The task:
Everything from the line containing "(159.60 s to 160.64 s)" through the last line of the entries needs to be repeated exactly. Pictures must be left out.

Records provided:
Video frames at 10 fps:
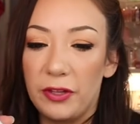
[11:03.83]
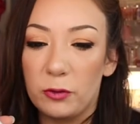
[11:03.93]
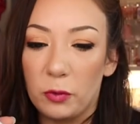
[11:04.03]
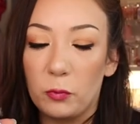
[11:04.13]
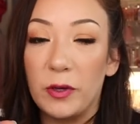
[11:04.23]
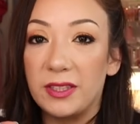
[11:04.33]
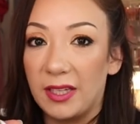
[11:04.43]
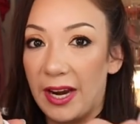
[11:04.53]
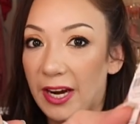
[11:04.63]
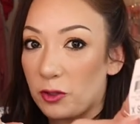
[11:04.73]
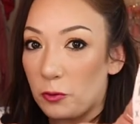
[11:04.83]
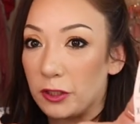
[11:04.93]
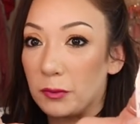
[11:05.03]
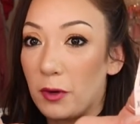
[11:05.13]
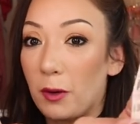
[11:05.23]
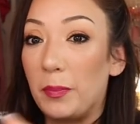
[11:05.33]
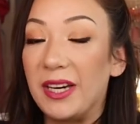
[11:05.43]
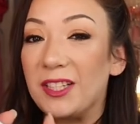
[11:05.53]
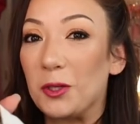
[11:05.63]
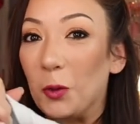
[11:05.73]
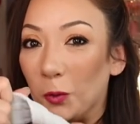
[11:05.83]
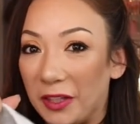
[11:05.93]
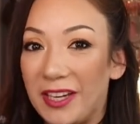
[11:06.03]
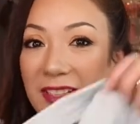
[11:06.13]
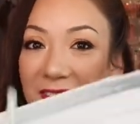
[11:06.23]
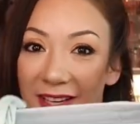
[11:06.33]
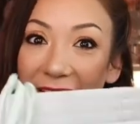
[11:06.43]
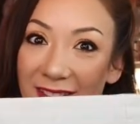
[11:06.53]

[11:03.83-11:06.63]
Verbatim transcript: this one was an extra small, but it totally is a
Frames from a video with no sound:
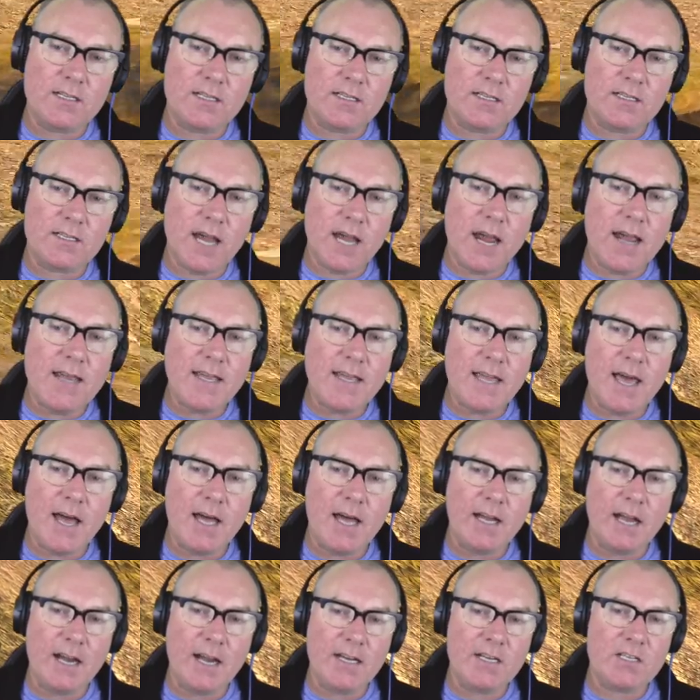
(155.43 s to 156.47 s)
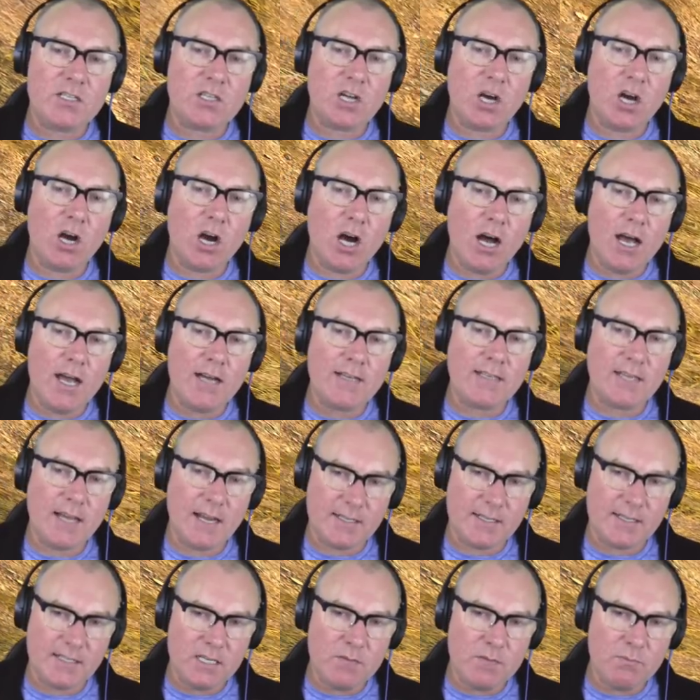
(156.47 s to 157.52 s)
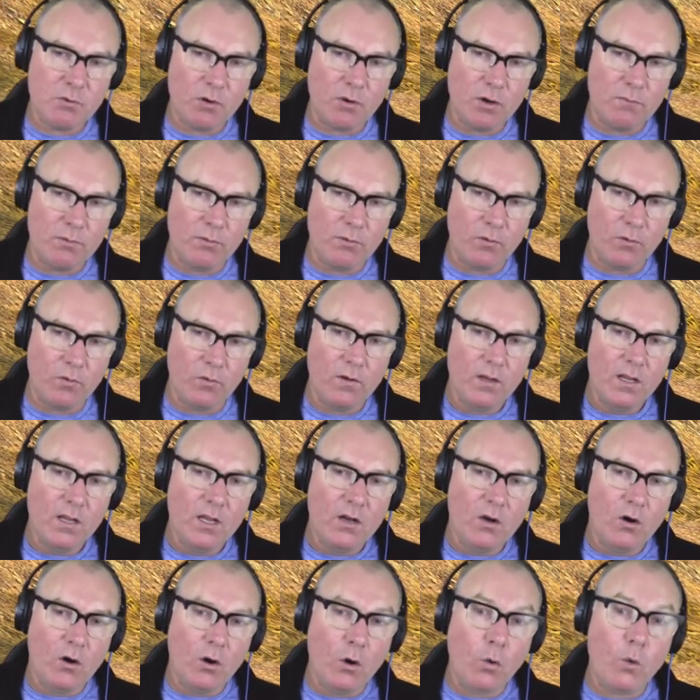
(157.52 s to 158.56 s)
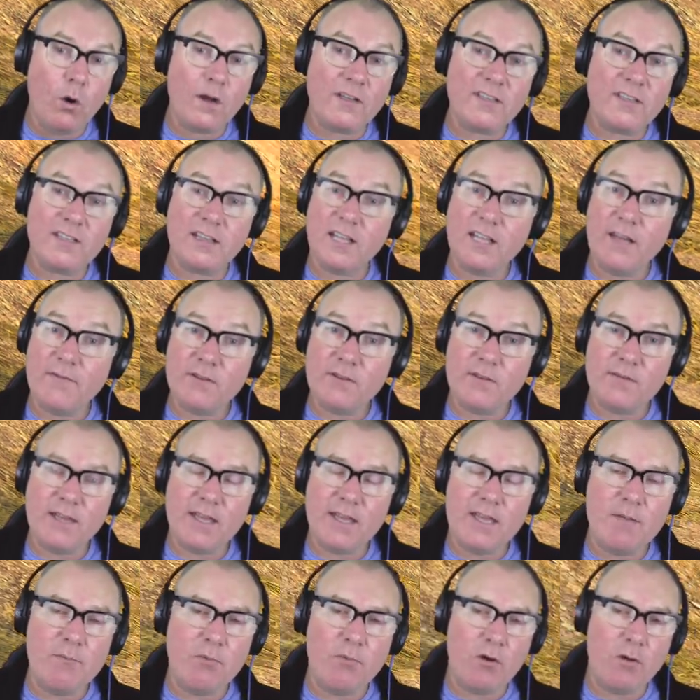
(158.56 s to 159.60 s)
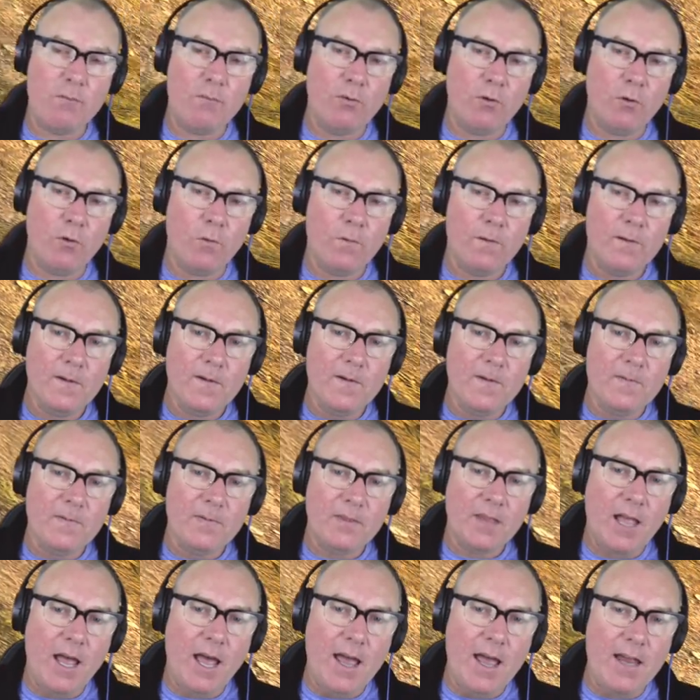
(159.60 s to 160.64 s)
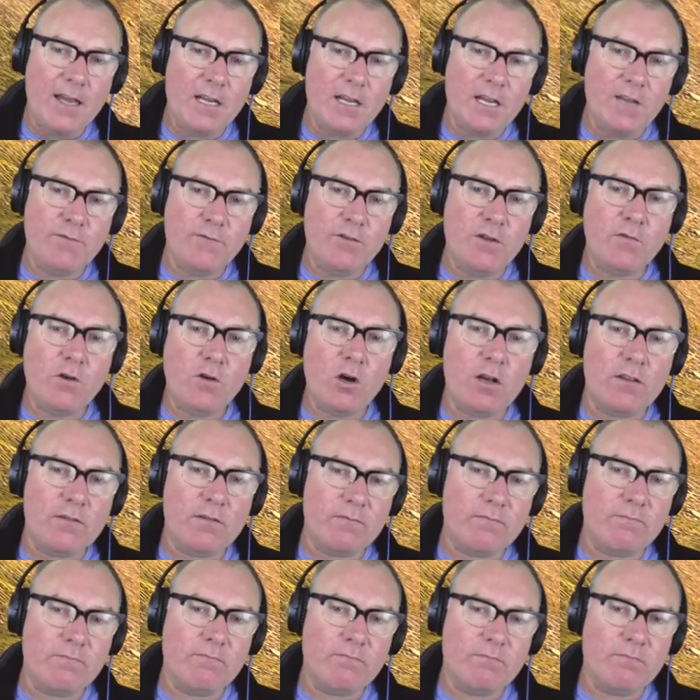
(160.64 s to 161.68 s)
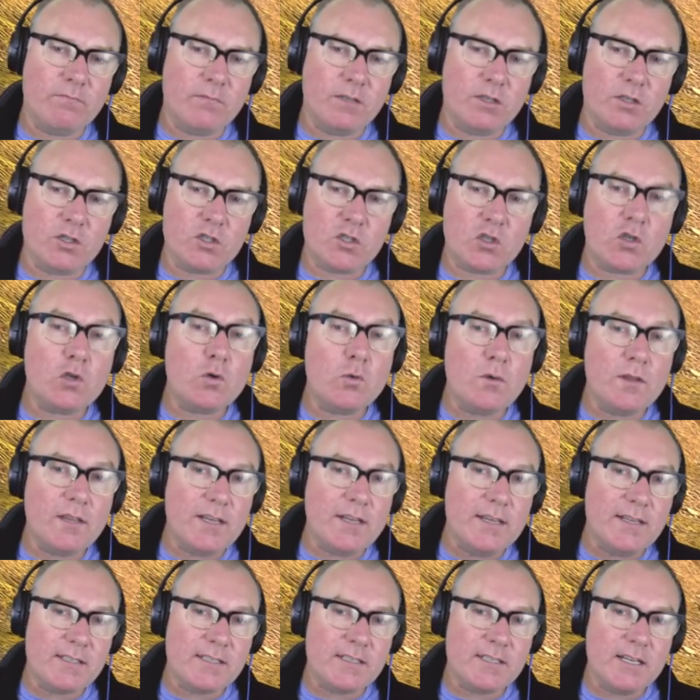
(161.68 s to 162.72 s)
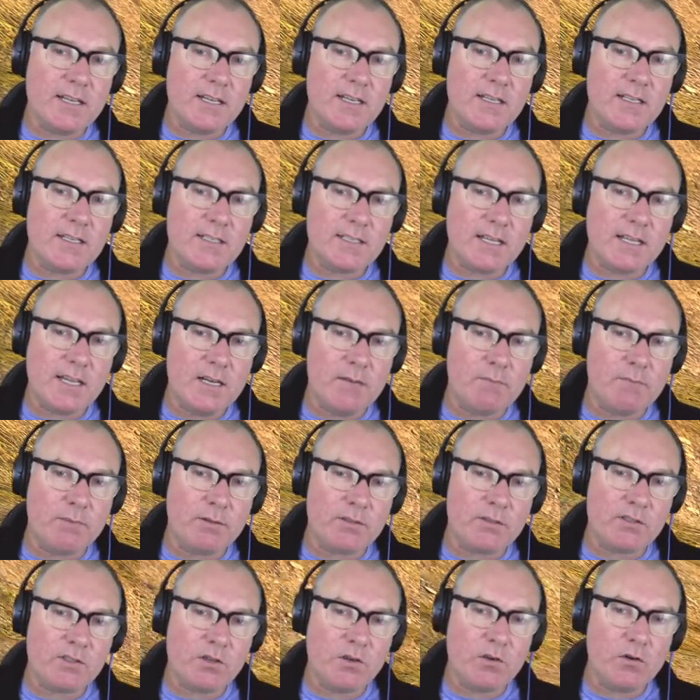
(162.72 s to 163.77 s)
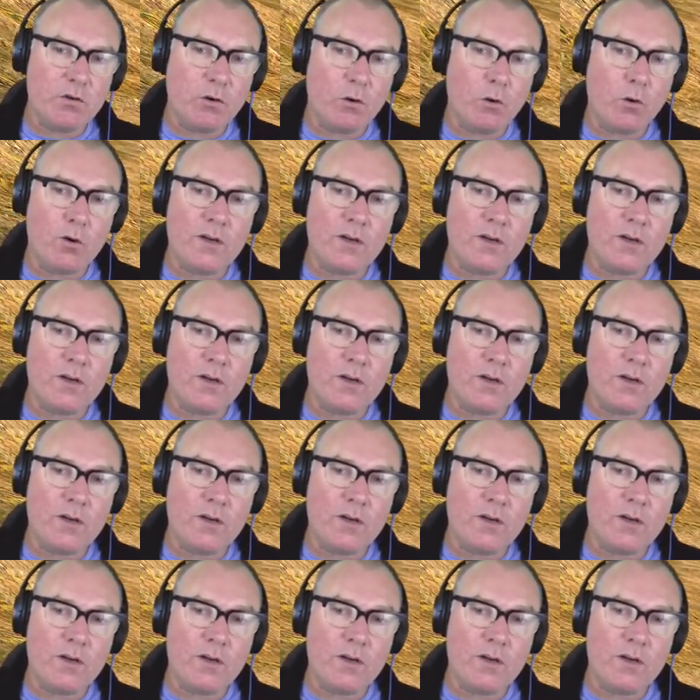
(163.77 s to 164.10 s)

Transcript: take out an entire tank's hit point pool or what's left of their hit point pool. And if you've got two of these things in platoon, or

Final answer:
(159.60 s to 160.64 s)
(160.64 s to 161.68 s)
(161.68 s to 162.72 s)
(162.72 s to 163.77 s)
(163.77 s to 164.10 s)

Transcript: take out an entire tank's hit point pool or what's left of their hit point pool. And if you've got two of these things in platoon, or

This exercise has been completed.